Damascus: The dropping temperature has worsened the situation for Syrian refugees especially children who fled their homes and sheltered in flimsy camps to save from the civil war going on in their country for last 19 months.

According to an NGO working for the Syrian refugees, the condition of the Syrian children is seriously miserable and they are compelled to live under no roof. It has said that there is an urgent need of massive funds to save the children from severe cold.

Save The Children, the NGO, has made an urgent appeal for funding to provide tens of thousands of families that have fled the war in Syria with adequate supplies to survive.

“Unless we can help families get ready for the harsh weather ahead, we could see the weakest and most vulnerable succumb to the cold and associated diseases,” said Mike Penrose, Save the Children’s Humanitarian Director.

More than 400,000 registered refugees have fled their homes to live in crowded camps in countries bordering Syria. A further 2.5 million people are internally displaced. More than half are children.

Many are living in emergency accommodation that will not withstand the torrential rain and snowstorms that affect the region. Inside Syria, close to the border with Turkey, thousands are living under blue tarpaulins in a muddy olive grove with no water or sanitation as they wait to escape the country.
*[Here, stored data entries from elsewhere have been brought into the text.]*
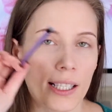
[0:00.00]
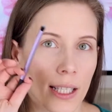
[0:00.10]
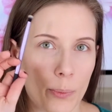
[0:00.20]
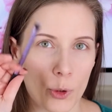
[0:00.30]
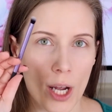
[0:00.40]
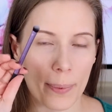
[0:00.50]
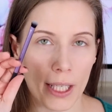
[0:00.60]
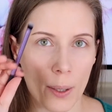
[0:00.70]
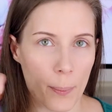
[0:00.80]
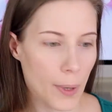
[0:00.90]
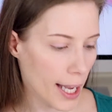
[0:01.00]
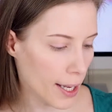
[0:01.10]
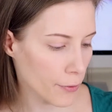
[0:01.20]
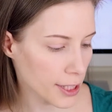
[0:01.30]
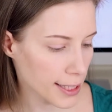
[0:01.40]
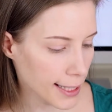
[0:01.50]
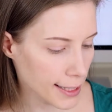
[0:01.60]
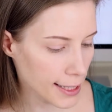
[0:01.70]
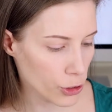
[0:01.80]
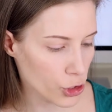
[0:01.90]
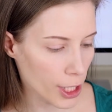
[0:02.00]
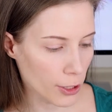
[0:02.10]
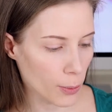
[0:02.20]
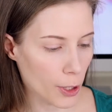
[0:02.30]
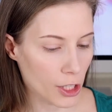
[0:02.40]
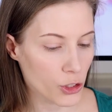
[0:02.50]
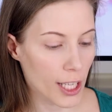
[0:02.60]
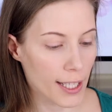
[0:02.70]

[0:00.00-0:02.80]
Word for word: And I'm grabbing a Real Technique shader brush,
Once across the border they are mainly housed in flimsy tents. In Lebanon, refugees are sleeping on the cold concrete floors of abandoned schools and farm buildings.

Um Ibrahim, 76, has been left to care for her grandchildren, now all taking refuge in a cold breezeblock shelter with a tin roof in Lebanon. She said, “My daughter was in the courtyard washing clothes. She had just told the children to go inside when the bomb hit. After that I fled to Lebanon with her four children. I picked potatoes for $4 per day to support them.”

“I have also lost 7 nephews in the war; two were rebel fighters, two were shot in popular protests, and three were killed by shelling. I have nobody left but God!” she added.

Costs of heating fuel are far beyond many of the families’ means and with the rain, tents and mattresses are getting soaked. Many do not have the clothes they need to keep warm.

Penrose informed, “In the Al-Qaem camp in Iraq, children have told us that they haven’t washed for more than two weeks because the water is ice cold.”

The charity has warned that without money to pay for such work, winter can leave thousands of refugees facing serious health problems that can prove deadly.

Separately, the Syrian regime criticized France for hosting an opposition ambassador, with Ali Haidar, the national reconciliation minister, accusing them of “acting like a hostile nation.” France invited the newly formed opposition bloc to send an envoy to Paris.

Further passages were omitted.